In this study, a new approach is developed to determine the starting pressure head gradient and flowrate of a Bingham plastic through a fractal fracture network. The trace length of fracture is assumed to follow a power-law fractal distribution. The aperture of the fracture is related to the trace length by a scaling relationship. Flow in each fracture is treated as rectangular channel-type flow. A dimensionless flowrate ratio is defined by the average fracture flowrate of Bingham plastic over the flowrate of Newtonian fluid in the smallest fracture. The impact of the input parameters that define the fractal characteristics of the network, the pressure head gradient condition and the Bingham plastic properties is quantified and discussed. It is found that the flowrate ratio significantly decreases with the fractal dimension of trace length as the contrast of fracture lengths in the fractal network decreases with the fractal dimension. The flowrate significantly increases with the maximum over minimum trace length ratio in the network. The scaling exponent dramatically enhances the flowrate in the scaled fractal network.

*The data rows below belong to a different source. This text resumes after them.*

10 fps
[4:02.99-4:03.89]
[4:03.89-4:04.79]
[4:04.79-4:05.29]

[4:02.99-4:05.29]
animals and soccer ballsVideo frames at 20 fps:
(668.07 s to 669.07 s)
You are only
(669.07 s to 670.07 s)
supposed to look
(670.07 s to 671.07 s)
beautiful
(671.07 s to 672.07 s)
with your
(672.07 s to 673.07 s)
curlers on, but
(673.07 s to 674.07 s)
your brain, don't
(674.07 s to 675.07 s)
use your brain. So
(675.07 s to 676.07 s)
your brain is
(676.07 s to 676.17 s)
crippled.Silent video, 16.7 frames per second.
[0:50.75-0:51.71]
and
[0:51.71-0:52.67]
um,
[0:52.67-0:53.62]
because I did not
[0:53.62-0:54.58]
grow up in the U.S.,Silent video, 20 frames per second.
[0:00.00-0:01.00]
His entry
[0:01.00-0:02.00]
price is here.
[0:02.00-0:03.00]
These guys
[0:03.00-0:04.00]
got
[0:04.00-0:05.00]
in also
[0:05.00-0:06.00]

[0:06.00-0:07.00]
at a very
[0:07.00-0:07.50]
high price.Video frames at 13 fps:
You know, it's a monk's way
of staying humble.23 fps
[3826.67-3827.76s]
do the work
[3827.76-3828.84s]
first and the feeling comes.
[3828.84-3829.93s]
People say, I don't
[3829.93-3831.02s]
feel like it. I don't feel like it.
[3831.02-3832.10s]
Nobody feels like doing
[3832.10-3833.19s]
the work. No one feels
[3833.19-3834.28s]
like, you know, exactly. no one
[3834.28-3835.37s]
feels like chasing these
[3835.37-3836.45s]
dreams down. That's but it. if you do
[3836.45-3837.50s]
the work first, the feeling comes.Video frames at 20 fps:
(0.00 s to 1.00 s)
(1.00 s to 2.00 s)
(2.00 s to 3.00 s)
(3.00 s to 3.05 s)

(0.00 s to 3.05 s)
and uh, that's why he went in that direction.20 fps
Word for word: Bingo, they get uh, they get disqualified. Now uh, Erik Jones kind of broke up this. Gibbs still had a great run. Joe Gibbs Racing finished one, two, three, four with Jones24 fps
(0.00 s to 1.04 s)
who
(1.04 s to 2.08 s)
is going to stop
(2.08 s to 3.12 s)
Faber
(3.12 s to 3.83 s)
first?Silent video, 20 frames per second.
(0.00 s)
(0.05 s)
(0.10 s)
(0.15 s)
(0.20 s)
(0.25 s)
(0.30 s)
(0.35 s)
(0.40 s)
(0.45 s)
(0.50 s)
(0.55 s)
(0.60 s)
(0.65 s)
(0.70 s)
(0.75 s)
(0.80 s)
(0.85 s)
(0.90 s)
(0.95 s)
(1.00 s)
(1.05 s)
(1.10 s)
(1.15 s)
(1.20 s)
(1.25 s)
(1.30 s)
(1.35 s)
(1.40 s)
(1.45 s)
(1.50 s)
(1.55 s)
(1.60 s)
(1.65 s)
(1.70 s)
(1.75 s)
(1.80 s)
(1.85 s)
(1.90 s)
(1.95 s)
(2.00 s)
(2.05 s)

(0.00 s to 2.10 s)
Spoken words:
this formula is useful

The dimensionless flowrate ratio increases with the pressure head gradient in a non-linear fashion. When the Bingham number is small enough, the dimensionless flowrate ratio does not depend on the pressure head gradient. After flows in more fractures have been activated due to the increase in the pressure head gradient, the Bingham plastic flowrate dramatically increases with the pressure head gradient compared to the Newtonian fluid counterpart.